Ein Häppchen Streikrecht

Während in Deutschland
Unternehmer und DGB das Streikrecht einschränken wollen, bahnt sich
in China eine Öffnung an. 30 Jahre nachdem sich mit Solidarność
die erste unabhängige Gewerkschaft in der „kommunistischen“ Welt
etablieren konnte, sollen die chinesischen ArbeiterInnen mehr
Mitbestimmung erhalten und Streiks bedingt legalisiert werden.

Offiziell sind in China
nur Organisationen zugelassen, die sich der Kommunistischen Partei
unterordnen. Im Gewerkschaftsbereich folgt daraus ein Monopol der
staatlichen Einheitsgewerkschaft, des Allchinesischen
Gewerkschaftsbundes (ACGB). Unabhängige Gewerkschaften, meist
Betriebsgewerkschaften, werden dagegen kriminalisiert. Der ACGB ist
stolz darauf, mit seinen 209 Mio. Mitgliedern die „größte
Gewerkschaft“ der Welt zu sein, und hält sich freilich auch für
die „stärkste“. Dass er eine echte Interessenvertretung der
ArbeiterInnen sei, will ihm jedoch niemand so recht glauben. Denn als
„Transmissionsriemen“ der Partei kommt ihm die Aufgabe zu,
Regierungsvorgaben in den Betrieben umzusetzen. Er ist daher aufs
Engste mit den Unternehmensleitungen verwoben. So verpflichtet z.B.
ein Gesetz die meisten Unternehmen, eine Gewerkschaftssektion in
ihren Betrieben zu bilden. Oft werden deren Funktionäre maßgeblich
durch die Unternehmen bestimmt. Ein Streikrecht ist nicht vorgesehen.

In den letzten zehn
Jahren wurden vermehrt Stimmen laut, die Rolle der Gewerkschaften
müsse neu definiert werden. Spätestens seit 2008 debattiert man
auch im ACGB über eine konfliktorientiertere Ausrichtung der
Gewerkschaft. 2009 trat der ACGB dann mit einer Mitteilung an die
Öffentlichkeit: In den zur Privatisierung anstehenden
Staatsbetrieben müsse mehr gewerkschaftliche Unabhängigkeit
geschaffen werden – durch eine partielle Trennung von Partei und
Gewerkschaft.

Jetzt, nach massiven
wilden Streiks bei Honda, wo die Regierung erstmals zulassen musste,
dass die Belegschaft z.T. ihre Vertreter wählt, und v.a. nach der
Selbstmordwelle unter Foxconn-ArbeiterInnen, die international
Aufsehen erregte, soll sich etwas ändern.
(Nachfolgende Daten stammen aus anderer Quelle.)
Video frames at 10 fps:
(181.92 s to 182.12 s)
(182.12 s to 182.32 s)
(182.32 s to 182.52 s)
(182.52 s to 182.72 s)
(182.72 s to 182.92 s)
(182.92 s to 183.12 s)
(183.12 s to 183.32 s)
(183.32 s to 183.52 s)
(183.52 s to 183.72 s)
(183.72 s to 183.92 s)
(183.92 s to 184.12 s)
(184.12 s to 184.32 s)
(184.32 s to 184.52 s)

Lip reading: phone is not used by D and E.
Die Regierung erarbeitet
nun ein Gesetz, das Tarifverhandlungen und Streiks erlaubt –
allerdings nur unter Führung der Einheitsgewerkschaft und zunächst
nur in der Testprovinz Guangdong. Sollte dort mehr als ein Fünftel
einer Belegschaft höhere Löhne fordern, dürften gewählte
Arbeitervertreter mit dem Management verhandeln. Bei einer Ablehnung
durch den Arbeitgeber, hätten sie dann das Recht, zu streiken.

Der bekannte
Arbeiterrechtler Liu Kaiming hält die Gesetzesinitiative für eine
Farce. Das korrupte System aus Seilschaften von
Gewerkschaftsvertretern und Managern ließe sich so nicht beseitigen.
Dies ginge nur durch wirklich unabhängige Gewerkschaften. DGB-Chef
Sommer hingegen sieht die chinesischen Gewerkschaften auf einem guten
Weg. Die Maßgabe des sich als „patriotisch“ verstehenden ACGB,
sich weiterhin dem sozialen Frieden verpflichtet zu fühlen, dürfte
ihm ja nicht fremd sein. Mit den beabsichtigten Änderungen im
Streikrecht scheinen sich beide Länder gerade anzugleichen.